What you are asked to do —
Within the records below is a range that opens at the line with "[51.42-52.42s]" and closes at the line with "[61.42-62.42s]". Return that range word for word, both ends included, and only that range.

Source data —
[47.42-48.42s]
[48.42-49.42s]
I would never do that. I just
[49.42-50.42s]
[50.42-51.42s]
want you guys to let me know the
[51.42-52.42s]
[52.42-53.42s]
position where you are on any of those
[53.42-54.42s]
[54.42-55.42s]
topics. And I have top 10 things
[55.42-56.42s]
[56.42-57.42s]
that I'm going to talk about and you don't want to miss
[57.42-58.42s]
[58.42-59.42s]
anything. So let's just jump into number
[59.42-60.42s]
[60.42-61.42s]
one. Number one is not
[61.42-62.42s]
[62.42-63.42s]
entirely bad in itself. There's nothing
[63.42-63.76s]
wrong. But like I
...
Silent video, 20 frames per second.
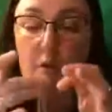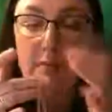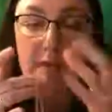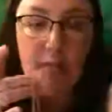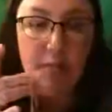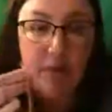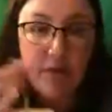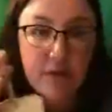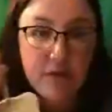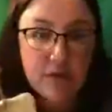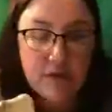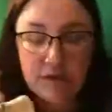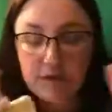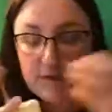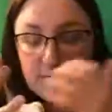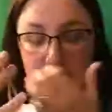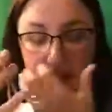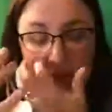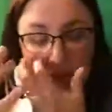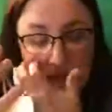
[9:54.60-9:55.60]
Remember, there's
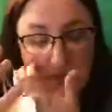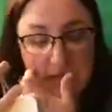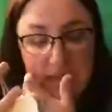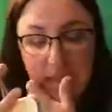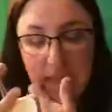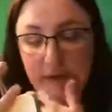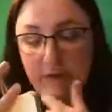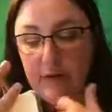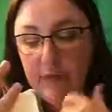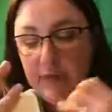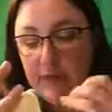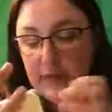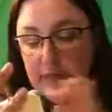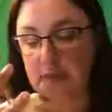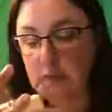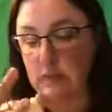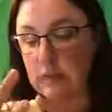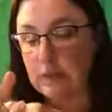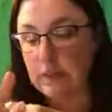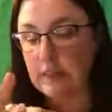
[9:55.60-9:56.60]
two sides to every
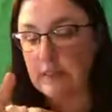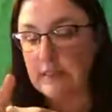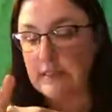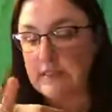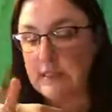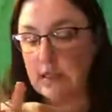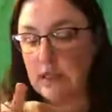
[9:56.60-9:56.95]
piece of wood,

Output of the task —
[51.42-52.42s]
[52.42-53.42s]
position where you are on any of those
[53.42-54.42s]
[54.42-55.42s]
topics. And I have top 10 things
[55.42-56.42s]
[56.42-57.42s]
that I'm going to talk about and you don't want to miss
[57.42-58.42s]
[58.42-59.42s]
anything. So let's just jump into number
[59.42-60.42s]
[60.42-61.42s]
one. Number one is not
[61.42-62.42s]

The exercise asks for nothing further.